= Brief =
Keep every word of the listing and drop the images when you write it out.

--

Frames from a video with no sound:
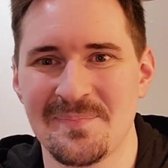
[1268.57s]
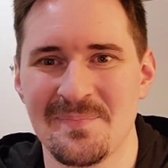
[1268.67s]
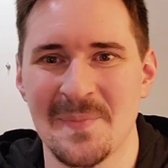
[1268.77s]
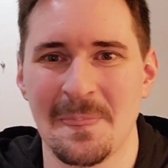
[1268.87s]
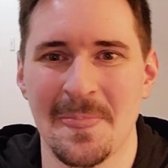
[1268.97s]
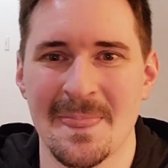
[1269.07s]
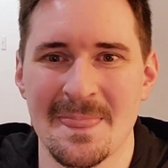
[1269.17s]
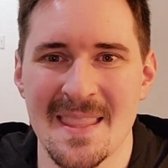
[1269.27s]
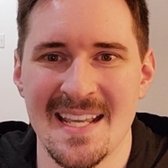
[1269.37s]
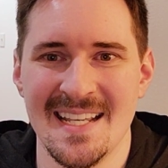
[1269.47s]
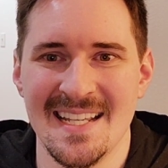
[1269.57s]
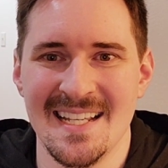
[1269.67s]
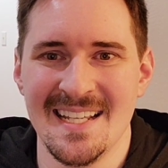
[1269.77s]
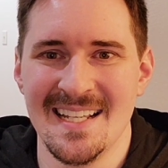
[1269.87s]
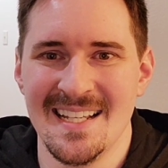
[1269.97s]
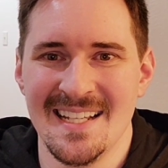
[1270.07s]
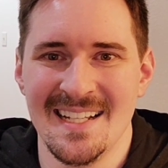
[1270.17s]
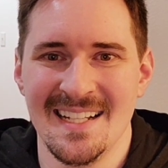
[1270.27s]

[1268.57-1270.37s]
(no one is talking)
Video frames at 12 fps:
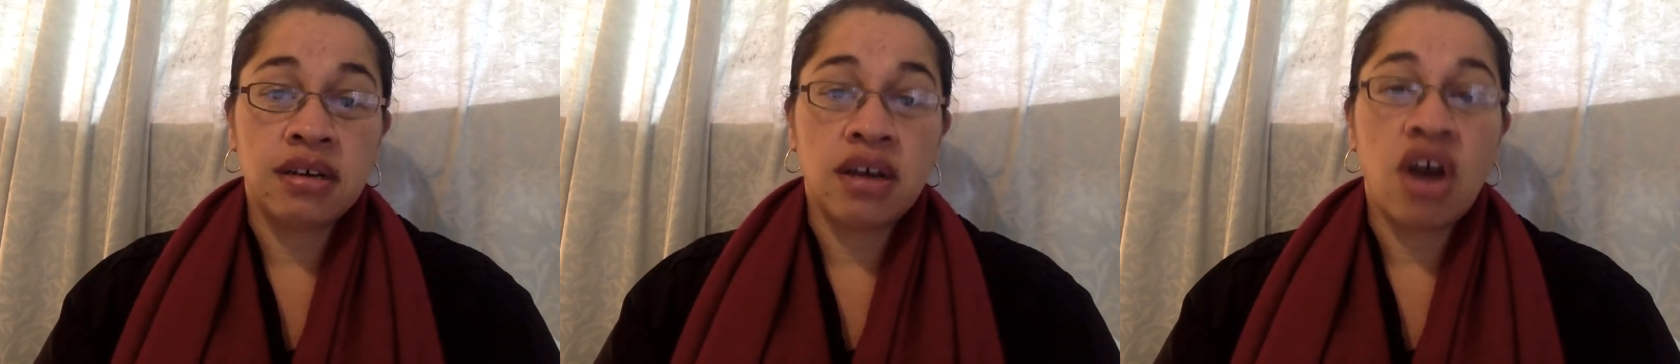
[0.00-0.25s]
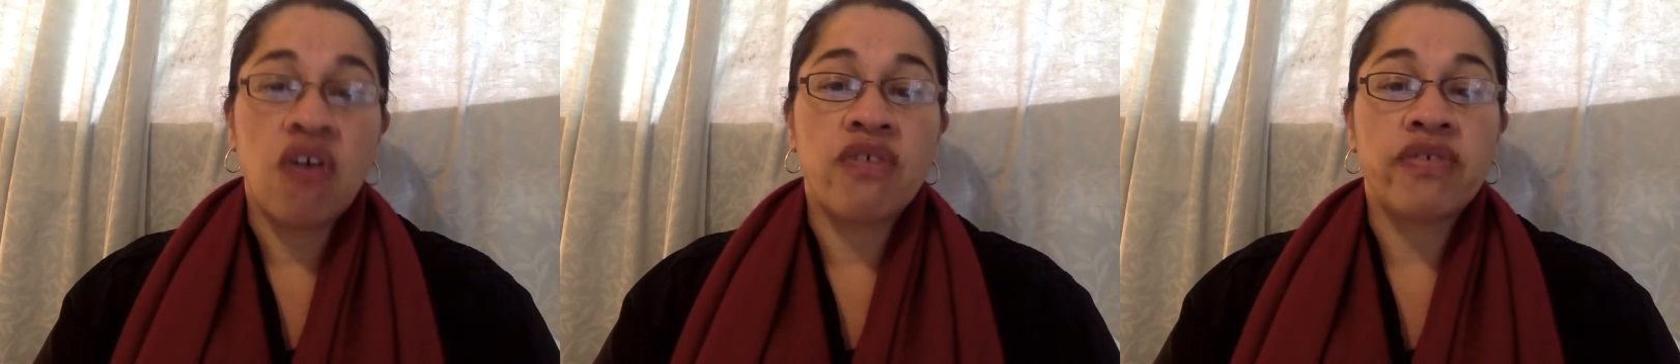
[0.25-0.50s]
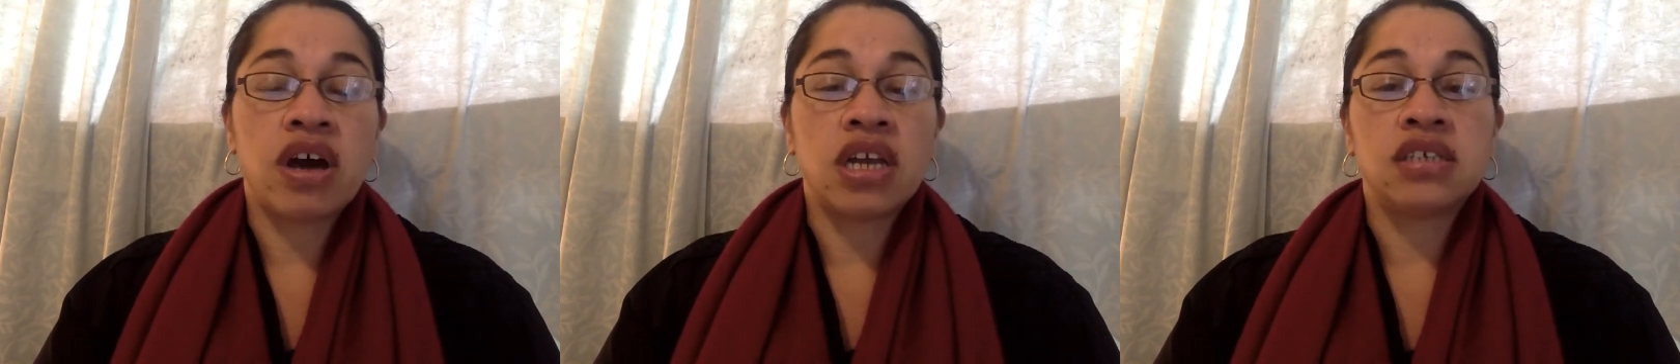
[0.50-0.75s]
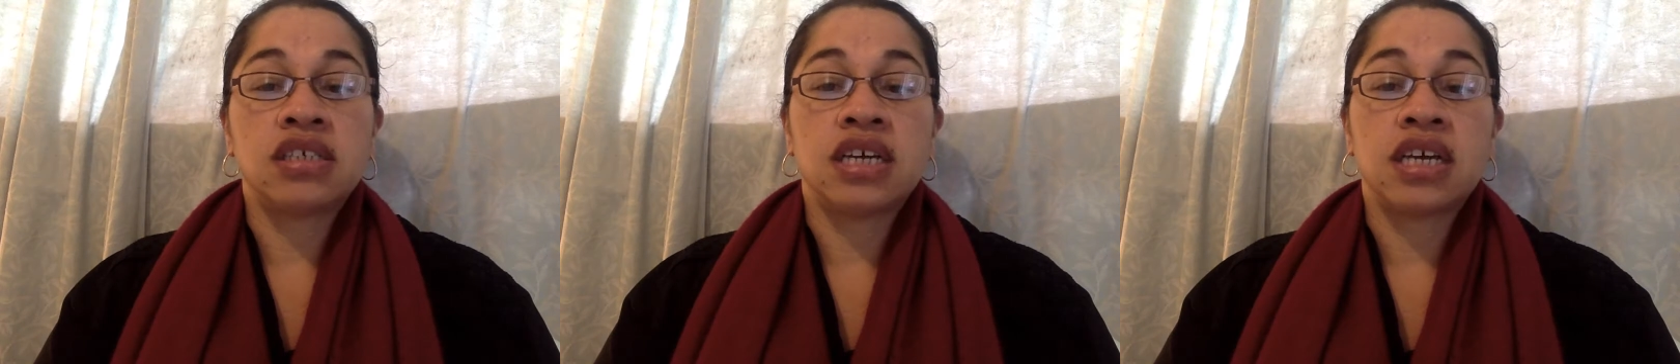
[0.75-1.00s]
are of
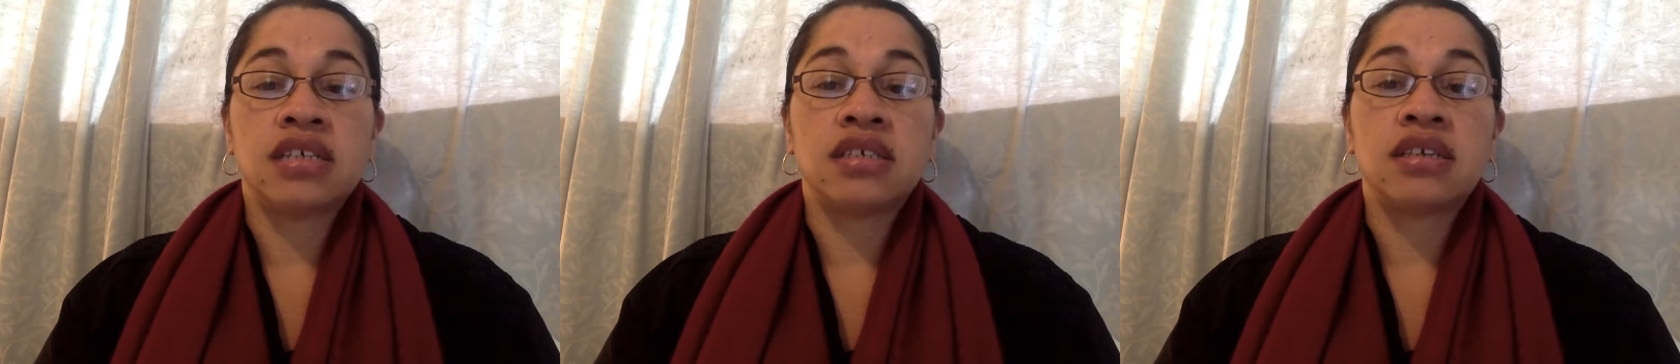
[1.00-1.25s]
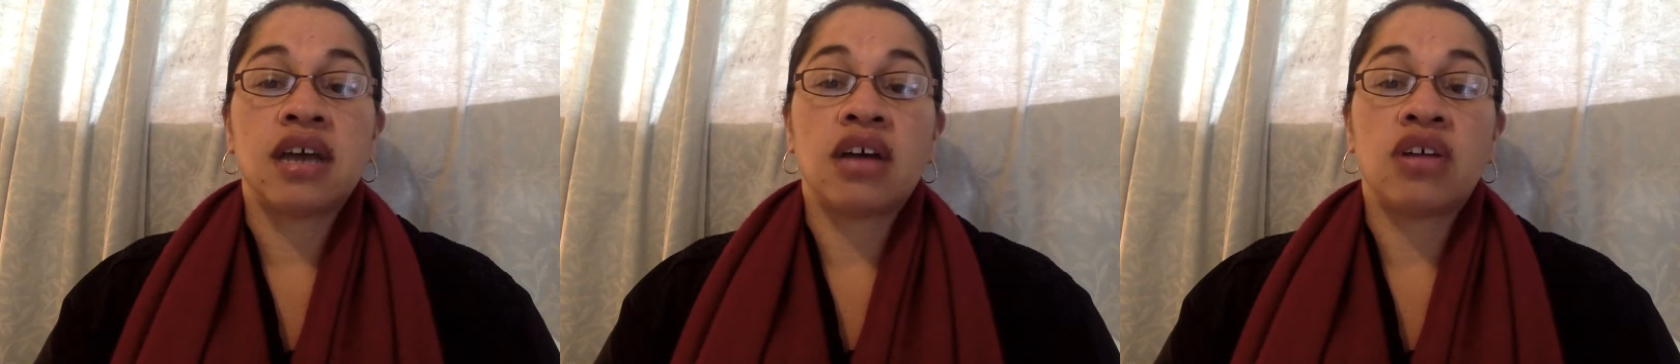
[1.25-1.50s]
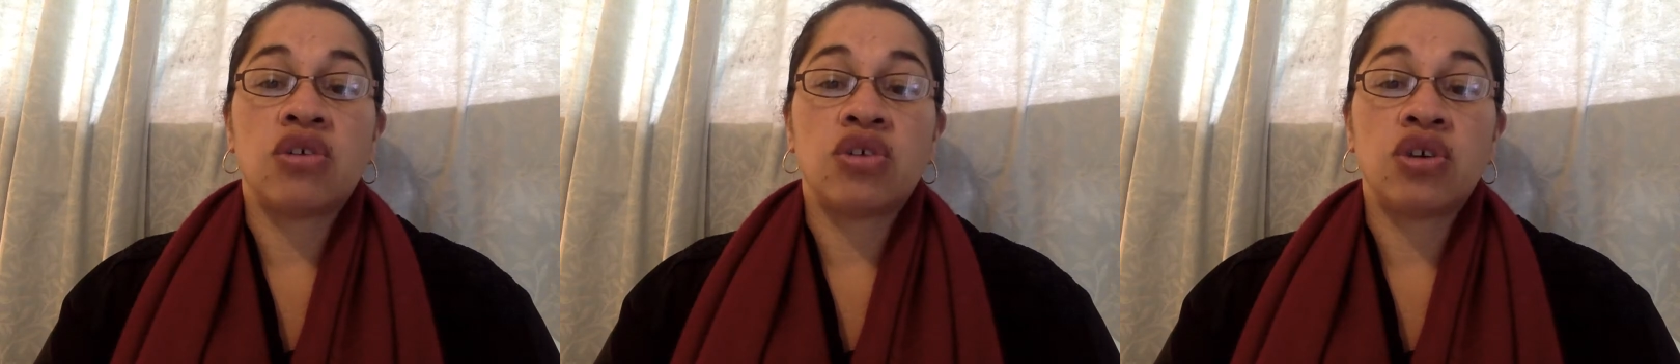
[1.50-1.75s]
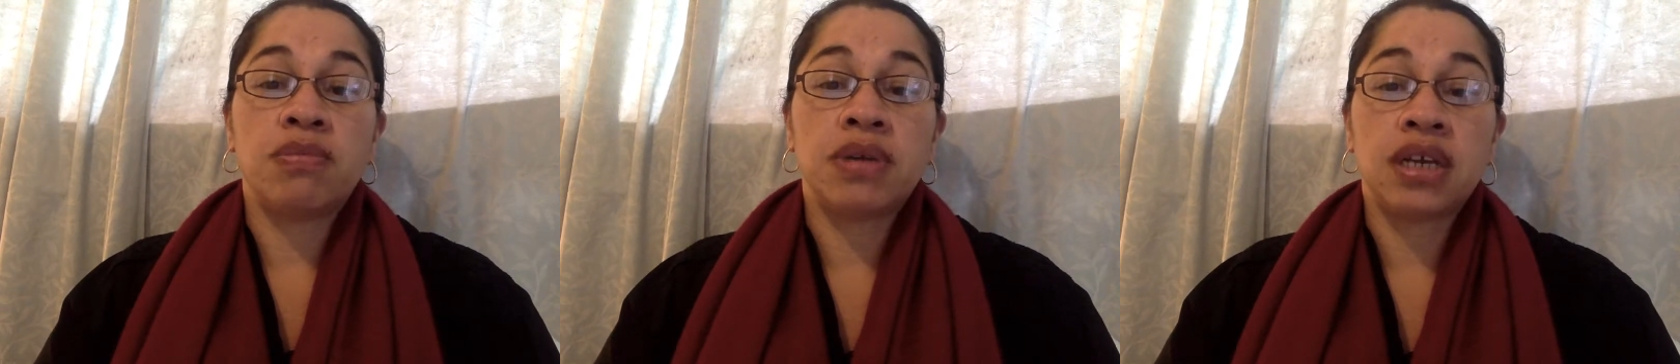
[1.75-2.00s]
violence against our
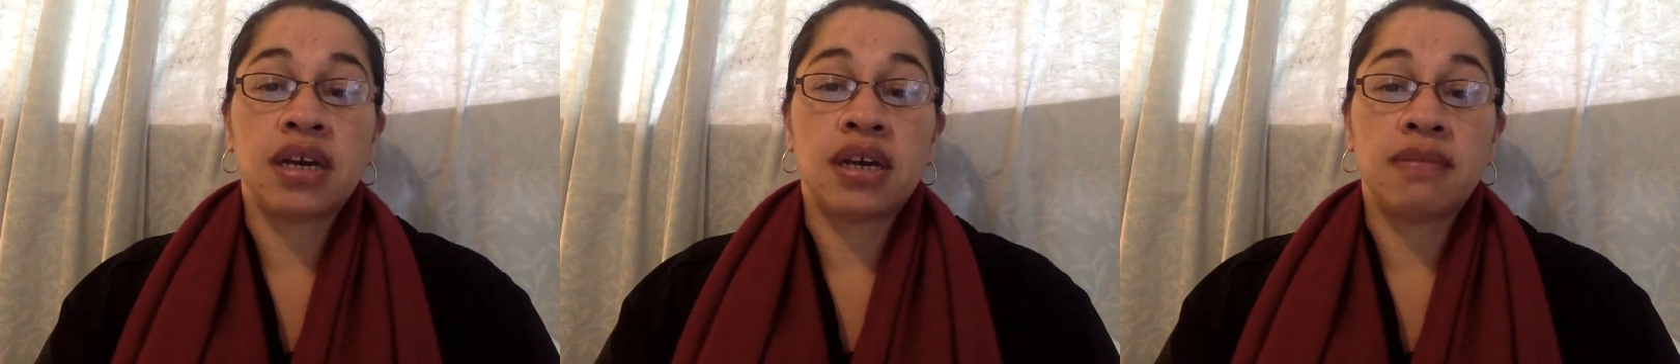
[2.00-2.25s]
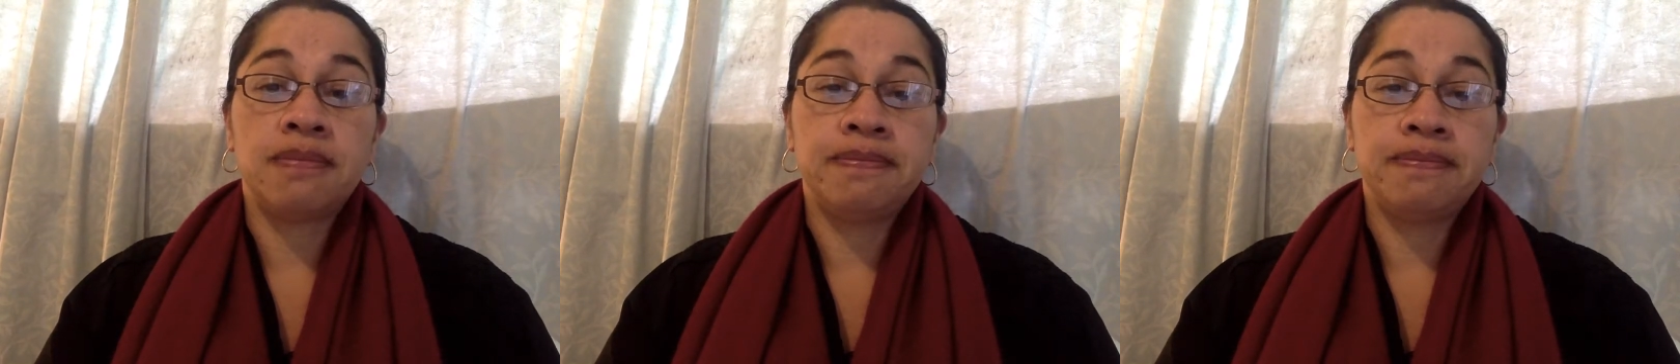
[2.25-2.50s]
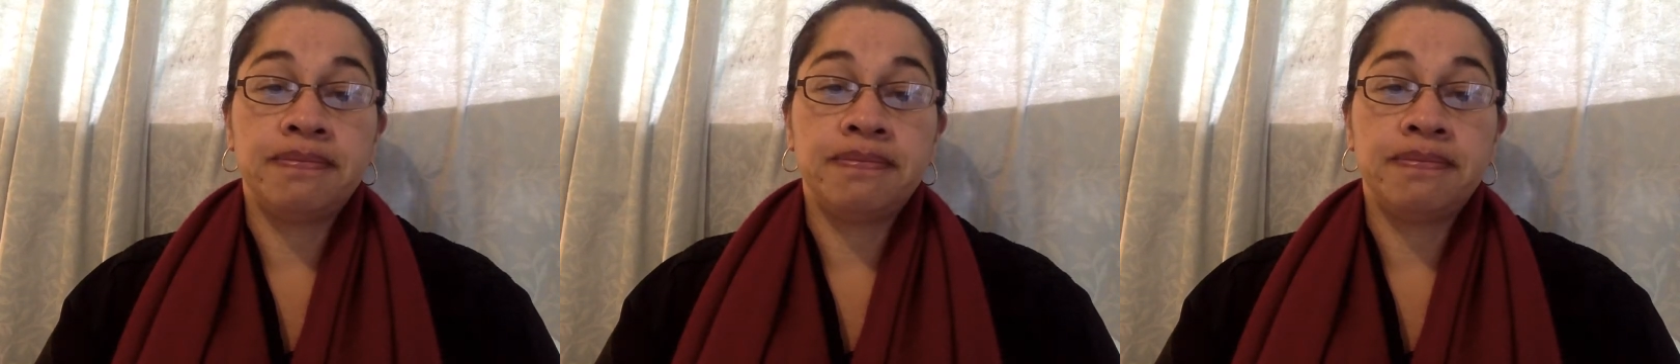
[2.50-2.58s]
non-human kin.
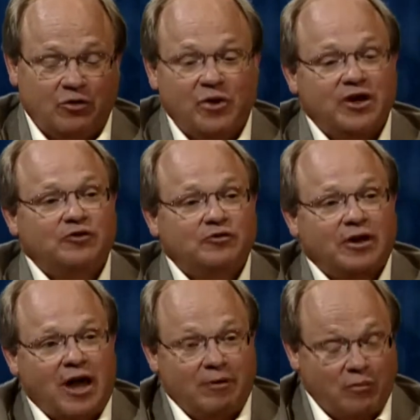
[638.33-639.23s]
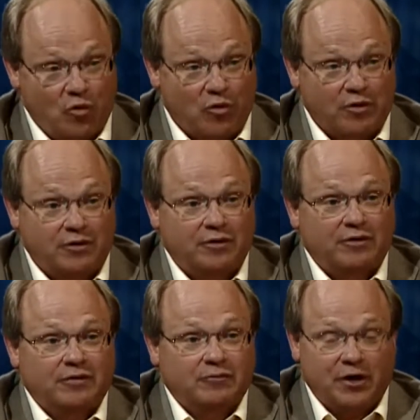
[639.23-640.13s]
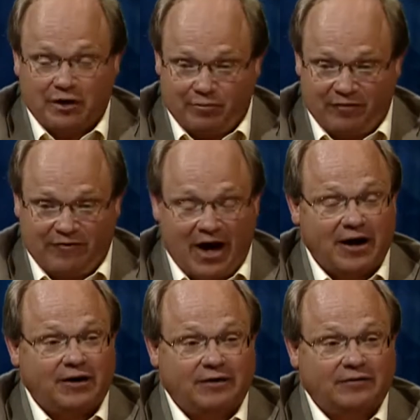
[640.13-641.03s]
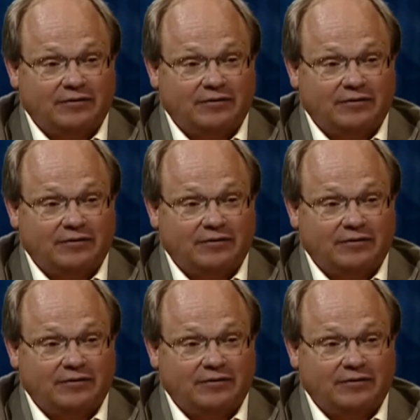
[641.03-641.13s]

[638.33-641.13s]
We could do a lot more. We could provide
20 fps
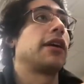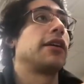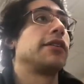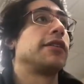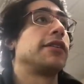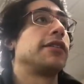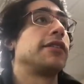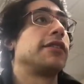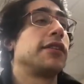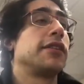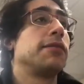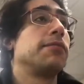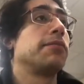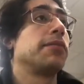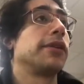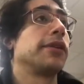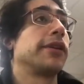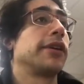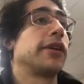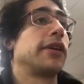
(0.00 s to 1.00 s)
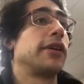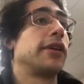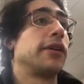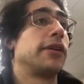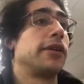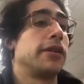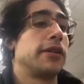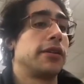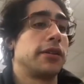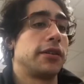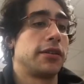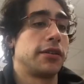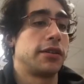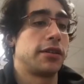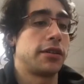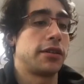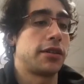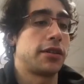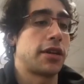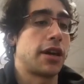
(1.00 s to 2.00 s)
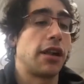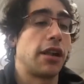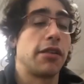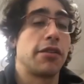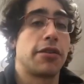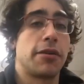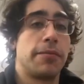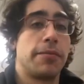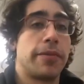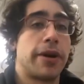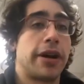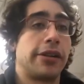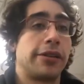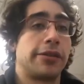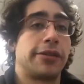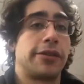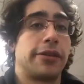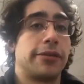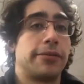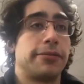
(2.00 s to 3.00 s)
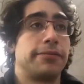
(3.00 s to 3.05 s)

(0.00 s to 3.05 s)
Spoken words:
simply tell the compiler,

--

= Written answer =
Frames from a video with no sound:
[1268.57s]
[1268.67s]
[1268.77s]
[1268.87s]
[1268.97s]
[1269.07s]
[1269.17s]
[1269.27s]
[1269.37s]
[1269.47s]
[1269.57s]
[1269.67s]
[1269.77s]
[1269.87s]
[1269.97s]
[1270.07s]
[1270.17s]
[1270.27s]

[1268.57-1270.37s]
(no one is talking)
Video frames at 12 fps:
[0.00-0.25s]
[0.25-0.50s]
[0.50-0.75s]
[0.75-1.00s]
are of
[1.00-1.25s]
[1.25-1.50s]
[1.50-1.75s]
[1.75-2.00s]
violence against our
[2.00-2.25s]
[2.25-2.50s]
[2.50-2.58s]
non-human kin.
[638.33-639.23s]
[639.23-640.13s]
[640.13-641.03s]
[641.03-641.13s]

[638.33-641.13s]
We could do a lot more. We could provide
20 fps
(0.00 s to 1.00 s)
(1.00 s to 2.00 s)
(2.00 s to 3.00 s)
(3.00 s to 3.05 s)

(0.00 s to 3.05 s)
Spoken words:
simply tell the compiler,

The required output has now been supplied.